Given eccentric angle of $\frac{\pi}{4}$, coordinates of $P$: $\left(\sqrt2, \dfrac{1}{\sqrt2}\right)$

So if we take the first pair as a horizontal and a vertical line,

Coordinates of $A$: $\left(\sqrt2, -\dfrac{1}{\sqrt2}\right)$

Coordinates of $B$: $\left(-\sqrt2, \dfrac{1}{\sqrt2}\right)$

Equation of line $AB$ turns out to be $x+2y = 0 \ \ $ ...$(i)$

Now you have two approaches you can follow,

you can show using the answer to one of the questions you linked (link) that the normal line at $P$ will pass through point $Q$. That makes it easier to find the coordinates of $Q$.

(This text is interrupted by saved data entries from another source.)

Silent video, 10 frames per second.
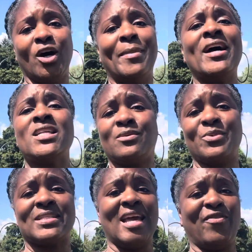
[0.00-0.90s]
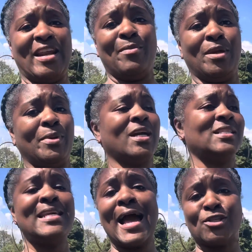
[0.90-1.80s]
And my husband was laughing at me because
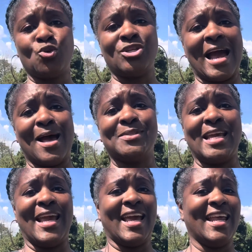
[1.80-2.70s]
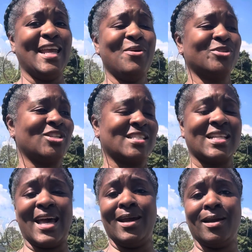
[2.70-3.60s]
he got 2 jobs and he was just
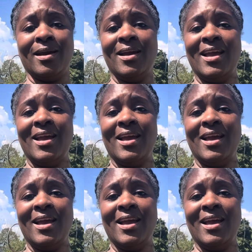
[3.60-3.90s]
like,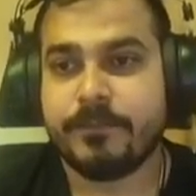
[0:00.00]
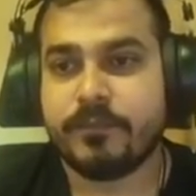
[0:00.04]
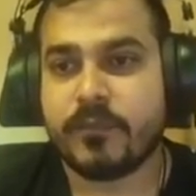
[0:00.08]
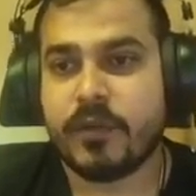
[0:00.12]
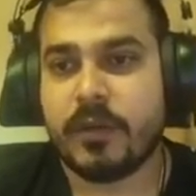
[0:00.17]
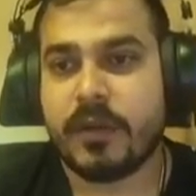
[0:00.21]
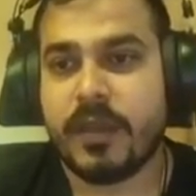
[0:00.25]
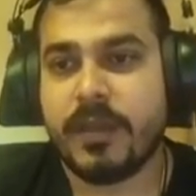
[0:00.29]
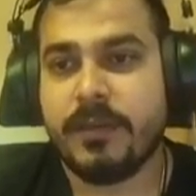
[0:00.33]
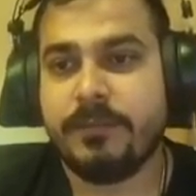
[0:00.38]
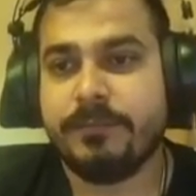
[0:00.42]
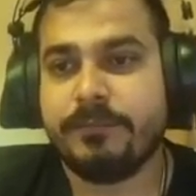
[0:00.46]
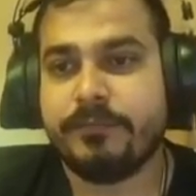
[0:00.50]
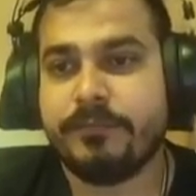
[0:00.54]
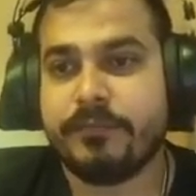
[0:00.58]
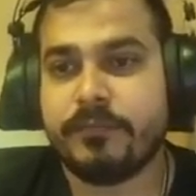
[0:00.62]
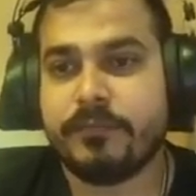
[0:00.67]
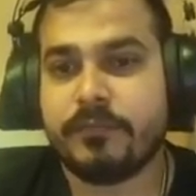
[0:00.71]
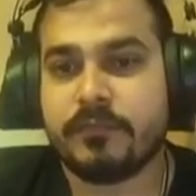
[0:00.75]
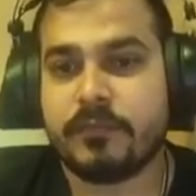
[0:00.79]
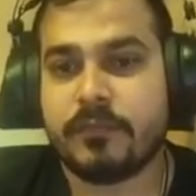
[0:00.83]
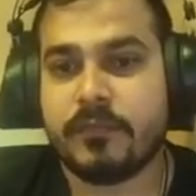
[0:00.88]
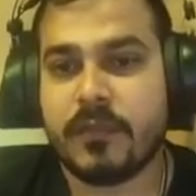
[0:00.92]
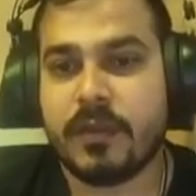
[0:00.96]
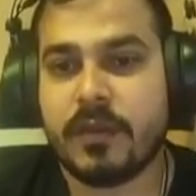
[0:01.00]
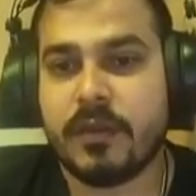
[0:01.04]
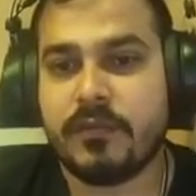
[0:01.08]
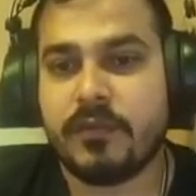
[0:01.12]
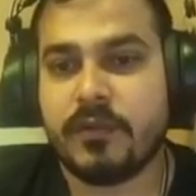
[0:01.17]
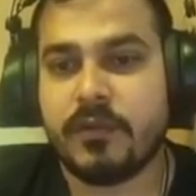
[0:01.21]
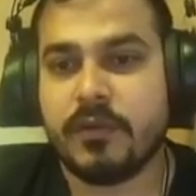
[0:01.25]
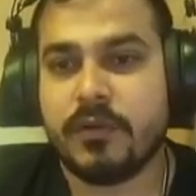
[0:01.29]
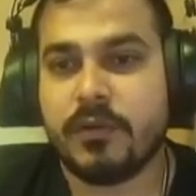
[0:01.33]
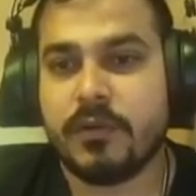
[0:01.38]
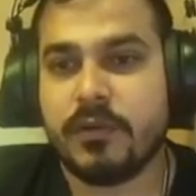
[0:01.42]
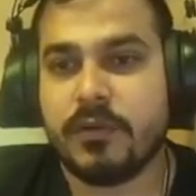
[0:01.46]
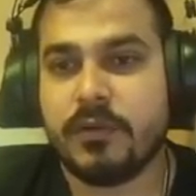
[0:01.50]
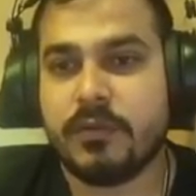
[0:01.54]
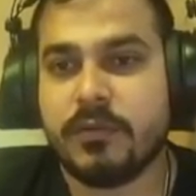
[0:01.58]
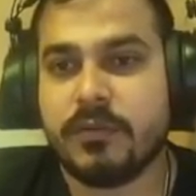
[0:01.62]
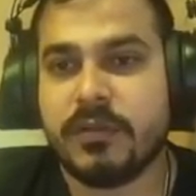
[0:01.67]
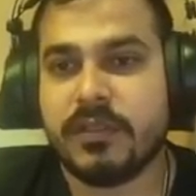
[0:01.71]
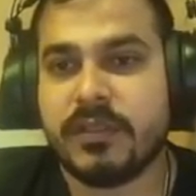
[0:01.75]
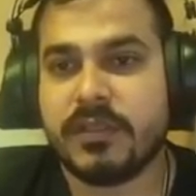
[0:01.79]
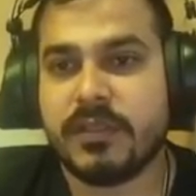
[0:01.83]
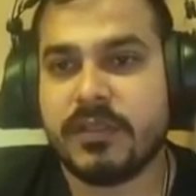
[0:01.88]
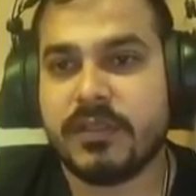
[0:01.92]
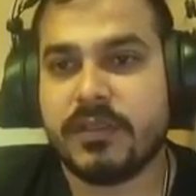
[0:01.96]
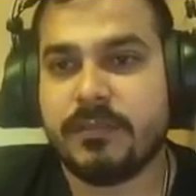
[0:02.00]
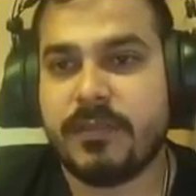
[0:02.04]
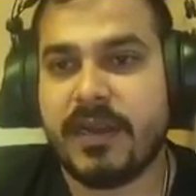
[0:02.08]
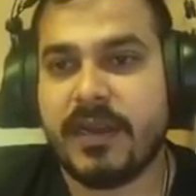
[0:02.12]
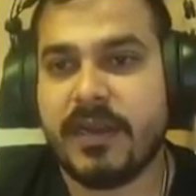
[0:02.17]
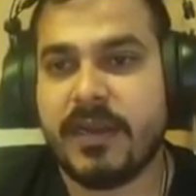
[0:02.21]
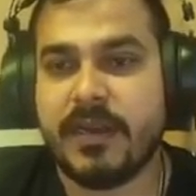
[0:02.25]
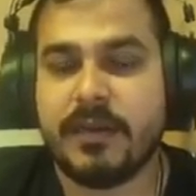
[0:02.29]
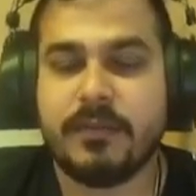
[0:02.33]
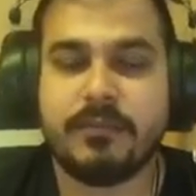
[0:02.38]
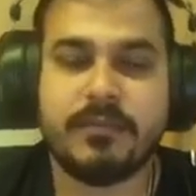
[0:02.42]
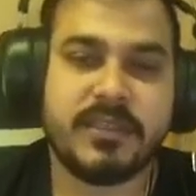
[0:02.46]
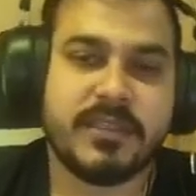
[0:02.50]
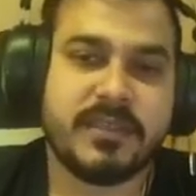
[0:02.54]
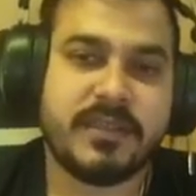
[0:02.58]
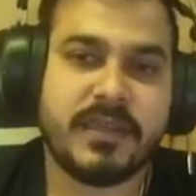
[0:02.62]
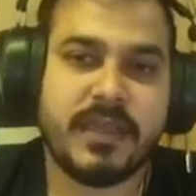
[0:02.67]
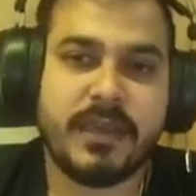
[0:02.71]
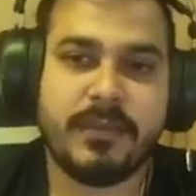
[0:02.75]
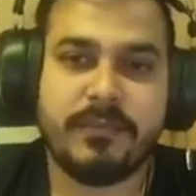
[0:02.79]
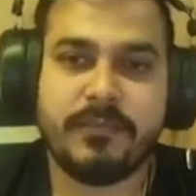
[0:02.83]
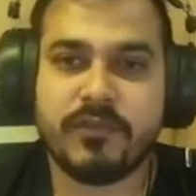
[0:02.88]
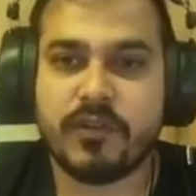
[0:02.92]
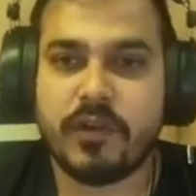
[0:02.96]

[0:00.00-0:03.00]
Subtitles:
Okay, so this is my database name.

Or just take point $B'$ as $\left(-\sqrt2, - \dfrac{1}{\sqrt2}\right)$ so slope of line $PB'$ is $ \dfrac{1}{2}$.

Hence equation of line $PA'$ will be,

$\left(y - \dfrac{1}{\sqrt2}\right) = -2 (x - \sqrt2) \implies 2x + y = \dfrac{5}{\sqrt2}$

Plugging it into equation of ellipse, you get the coordinates of $A'$ as $\left(\dfrac{23\sqrt2}{17}, -\dfrac{7}{17\sqrt2} \right)$.

That leads to equation of line $A'B'$ as,

$ y + \dfrac{1}{\sqrt2} = \dfrac{1}{8} (x + \sqrt2) \ \ $ ...$(ii)$

Solving $(i)$ and $(ii)$ should give you coordinates of $Q (a, b)$ and you should get to the final answer of $m + n = 19$.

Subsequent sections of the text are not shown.